REPUBLIKA.CO.ID, JAKARTA -- Pendapat setiap orang mungkin akan berbeda-beda bila menjabarkan tentang cinta. Bisa jadi, cinta itu dapat tumbuh atas inisiatif diri sendiri. Atau, ia tumbuh lantaran ketetapan di luar kehendaknya.
Antara upaya dan takdir. Begitu sekiranya penjabaran ringkas mengenai cinta dalam Islam. Dalam kitab Imtizaj Al-Arwah karya At-Tamimi diceritakan mengenai seorang tabib yang ditanya tentang apa itu "cinta buta."
Sang tabib menjawab, “Tumbuhnya cinta bukan karena inisiatif si pencinta, bukan karena keinginannya, dan tak menjadi kenikmatan bagi kebanyakan manusia. Tumbuhnya cinta laksana penyakit kronis yang datang tiba-tiba. Tak ada perbedaan antara keduanya."

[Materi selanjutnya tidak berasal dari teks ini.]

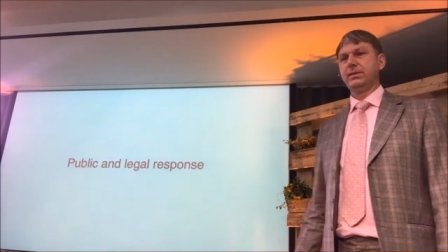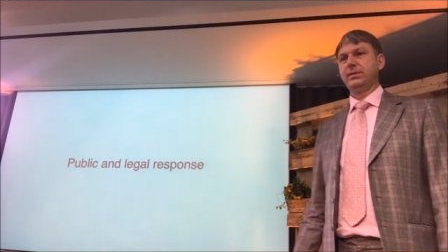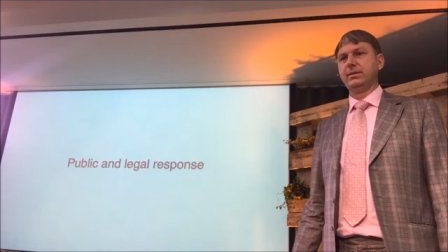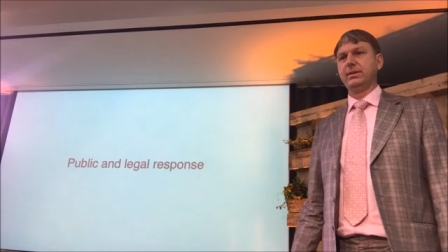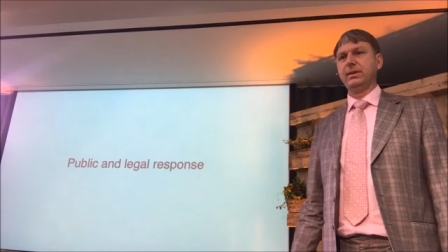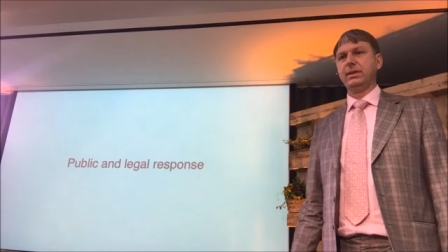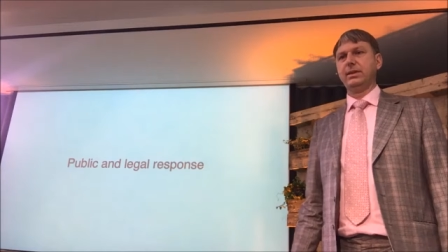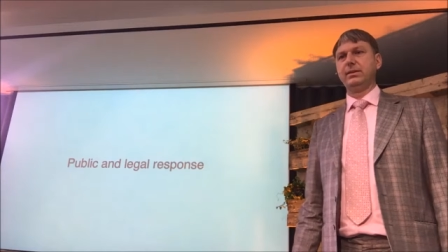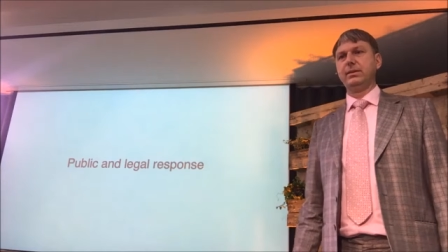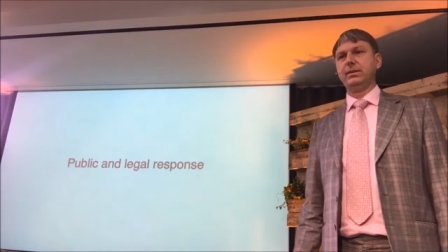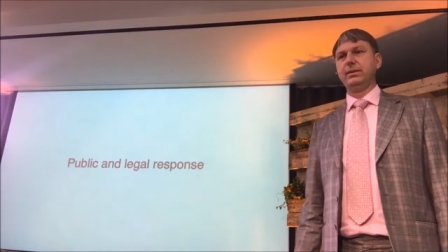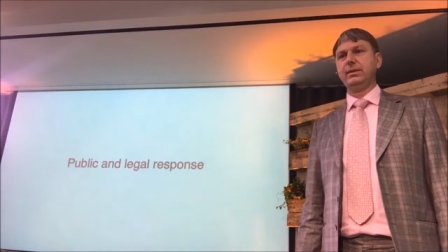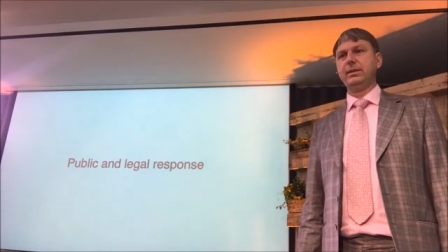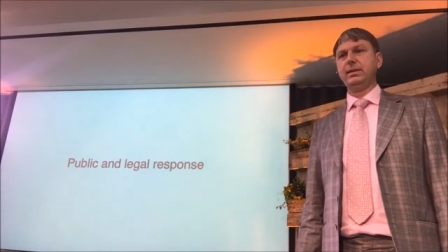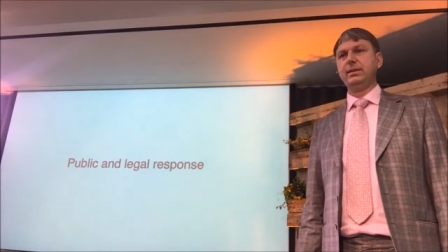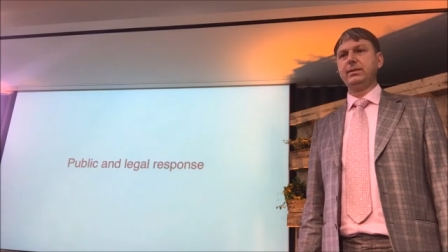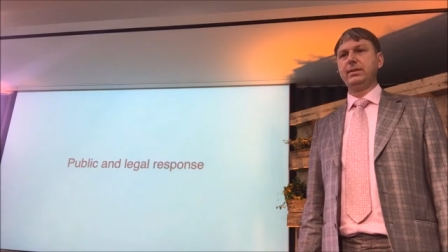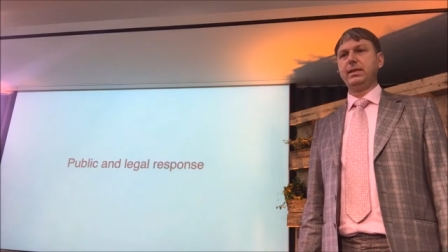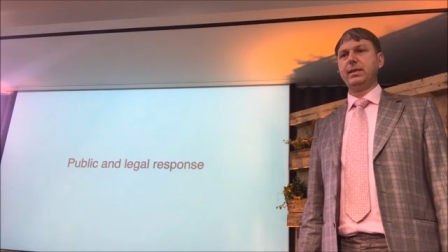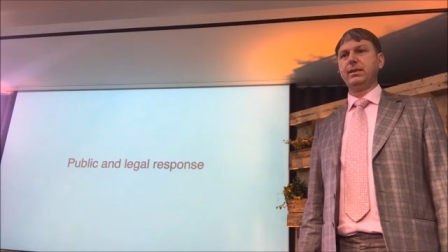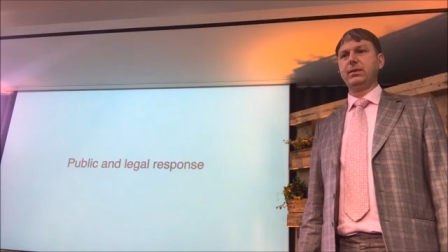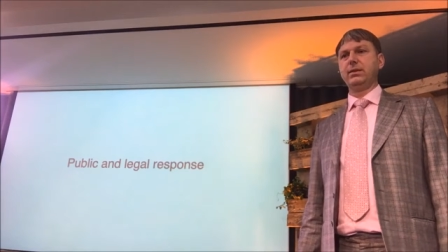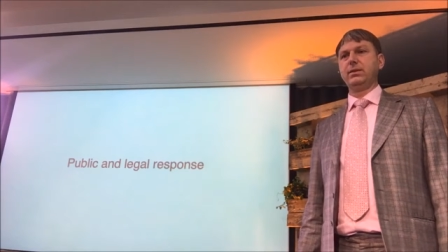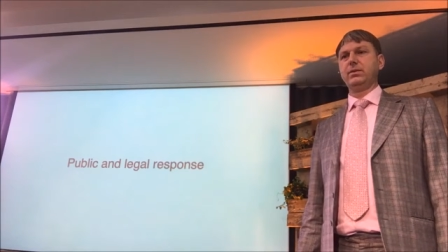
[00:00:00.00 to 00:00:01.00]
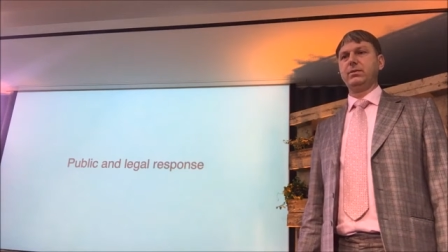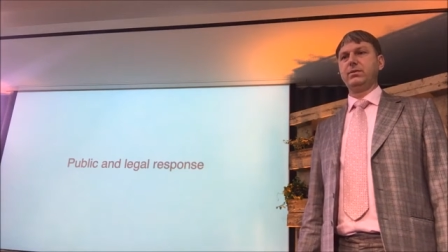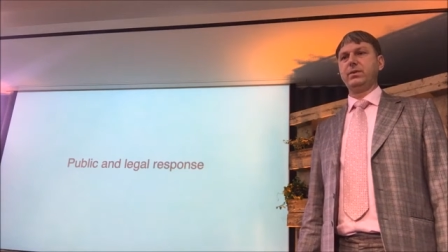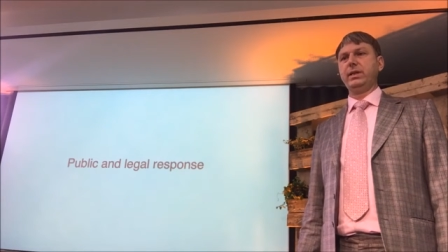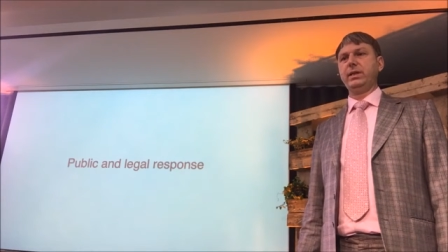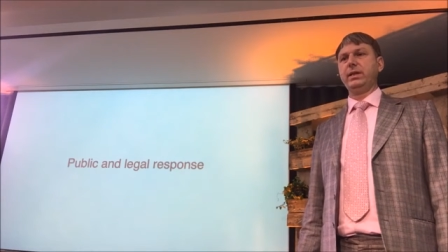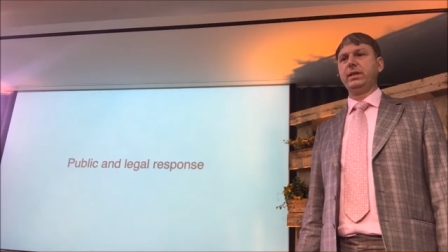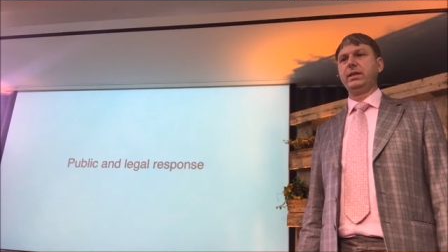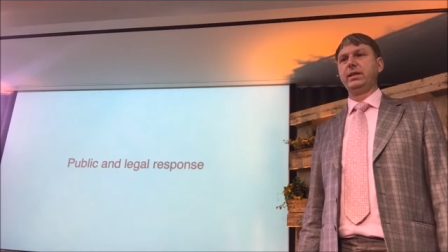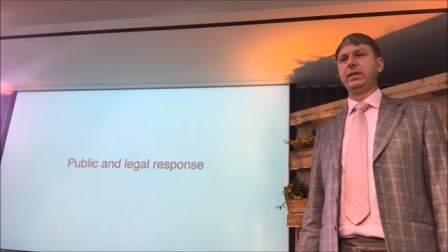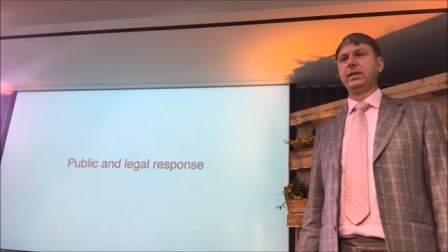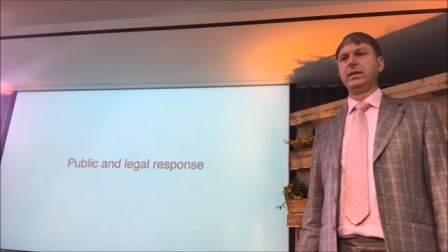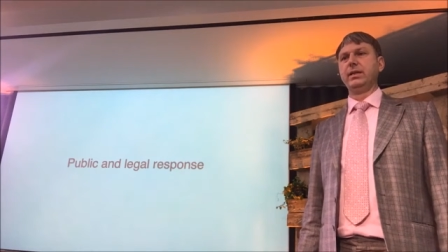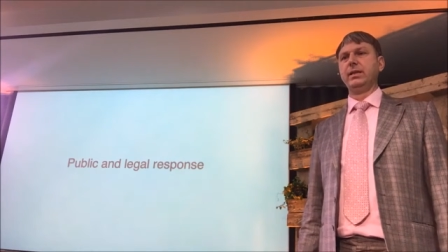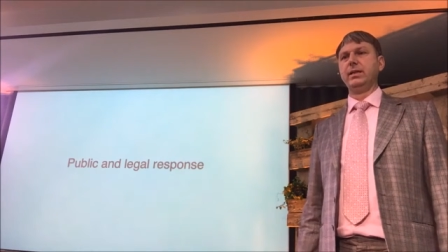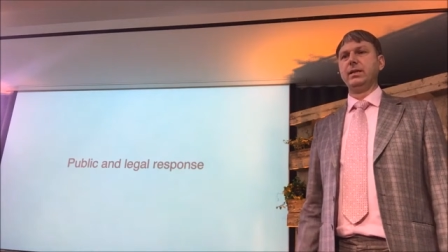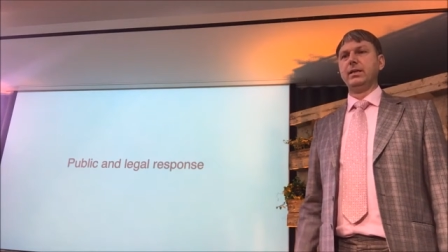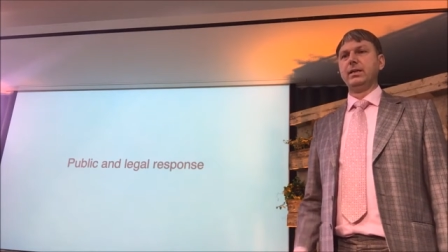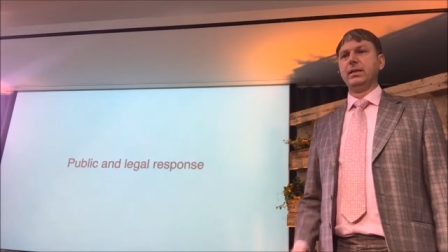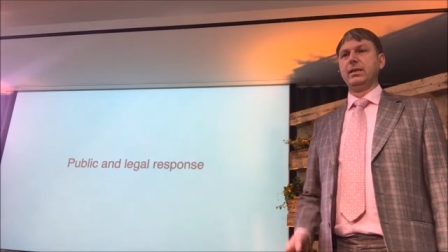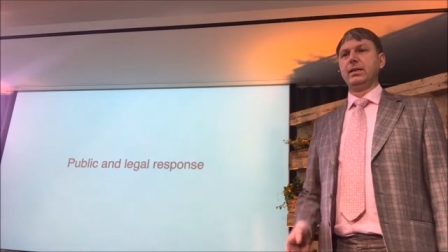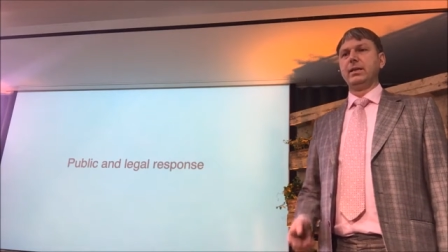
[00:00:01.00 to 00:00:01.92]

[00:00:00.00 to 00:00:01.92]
it in detail over here.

Ibnu Qayyim Al-Jauziyah dalam kitabnya, Raudhah Al-Muhibbin, mengungkapkan, tak sedikit orang yang berkata, cinta buta adalah suatu jenis siksaan. Maka, ia berpendapat, orang yang berakal tentu tak akan memilih siksaan atas dirinya sendiri.

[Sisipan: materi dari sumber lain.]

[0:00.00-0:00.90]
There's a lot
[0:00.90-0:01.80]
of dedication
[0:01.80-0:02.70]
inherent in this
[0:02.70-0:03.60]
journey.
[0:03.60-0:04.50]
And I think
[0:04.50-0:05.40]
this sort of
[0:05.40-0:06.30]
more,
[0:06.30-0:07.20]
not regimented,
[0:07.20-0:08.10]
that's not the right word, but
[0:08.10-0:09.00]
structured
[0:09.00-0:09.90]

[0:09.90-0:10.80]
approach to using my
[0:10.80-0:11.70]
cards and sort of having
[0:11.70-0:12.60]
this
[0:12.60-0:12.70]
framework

Ia mengutip sajak dari Al-Mu’ammal:
Al-Mu’ammal linglung dan gelisah karena pandangan
Seandainya dia diciptakan tanpa pandangan mata
Cukuplah derita bagi si pencinta dalam kehidupan
Hingga kelak di neraka tak akan lagi ada siksaan.
Ibnu Qayyim Al-Jauziyah kemudian menjabarkan, terdapat kabar bahwa usai melantunkan syair tersebut, Al-Mu’ammal menjadi buta. Menurutnya, sudah seharusnya manusia tidak menjadikan cinta sebagai jalan merusak akal. Dalam merasakan cinta, setiap hamba Allah hendaknya tetap dapat berpikir dan mencerna dengan akalnya.
Ia menuliskan syair:
Bisikan cinta bukanlah sekadar bisikan
Tiada yang tahu apa yang telah dikabarkan
Urusan cinta tiada tuntas dengan penalaran
Tak juga selesai dengan analogi dan pikiran
Urusan cinta berkaitan dengan lintasan hati
Urusan demi urusan datang silih berganti.
Memang, dengan cinta nampaknya dunia akan terasa indah. Namun jangan lupa, dengan cinta pula rasanya dunia nampak kelabu. Maka seorang hamba yang beriman akan menyeimbangkan keduanya agar selamat dari perkara cinta. Cinta memang berada di antara upaya dengan takdir.